[Records drawn from a dataset]
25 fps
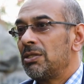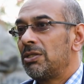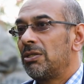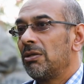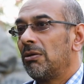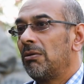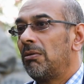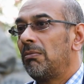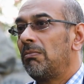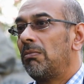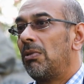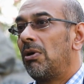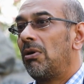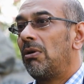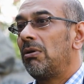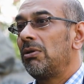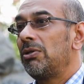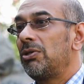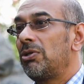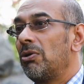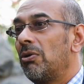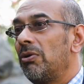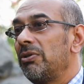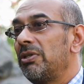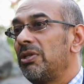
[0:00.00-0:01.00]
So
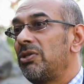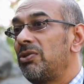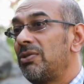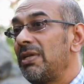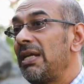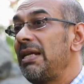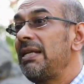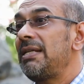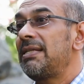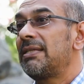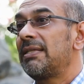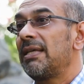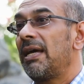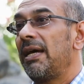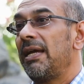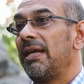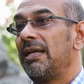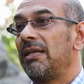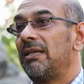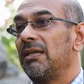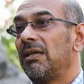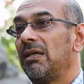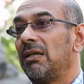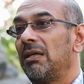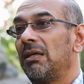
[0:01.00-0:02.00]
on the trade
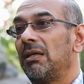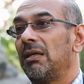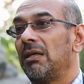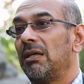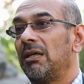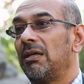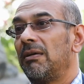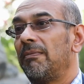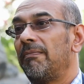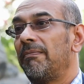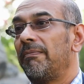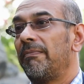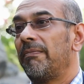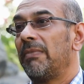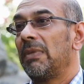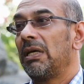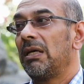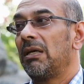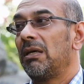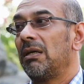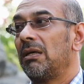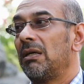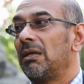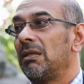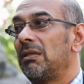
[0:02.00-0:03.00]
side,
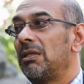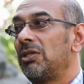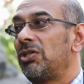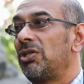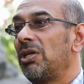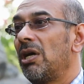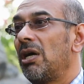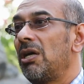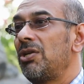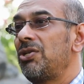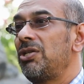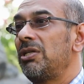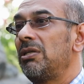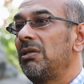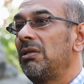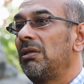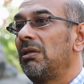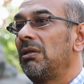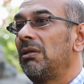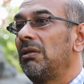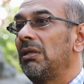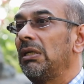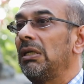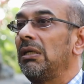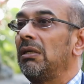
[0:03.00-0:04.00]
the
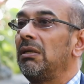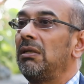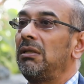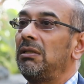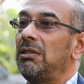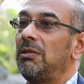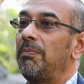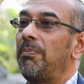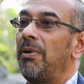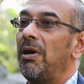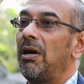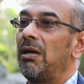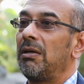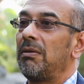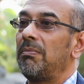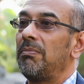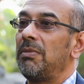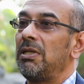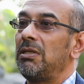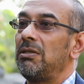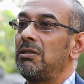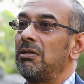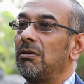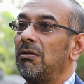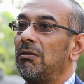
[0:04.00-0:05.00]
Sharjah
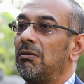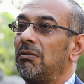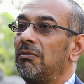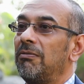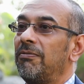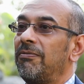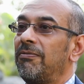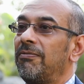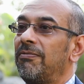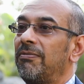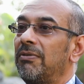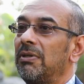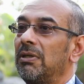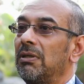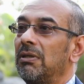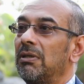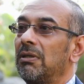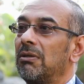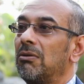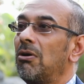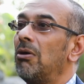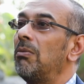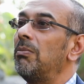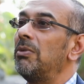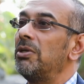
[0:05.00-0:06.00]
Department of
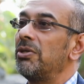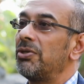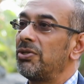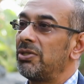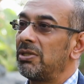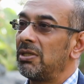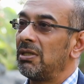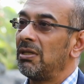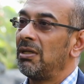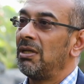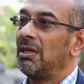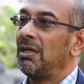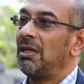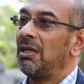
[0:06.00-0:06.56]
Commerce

→ Exercise objective
Each entry must be set down word for word; no image may be carried over.

→ Answer section
25 fps
[0:00.00-0:01.00]
So
[0:01.00-0:02.00]
on the trade
[0:02.00-0:03.00]
side,
[0:03.00-0:04.00]
the
[0:04.00-0:05.00]
Sharjah
[0:05.00-0:06.00]
Department of
[0:06.00-0:06.56]
Commerce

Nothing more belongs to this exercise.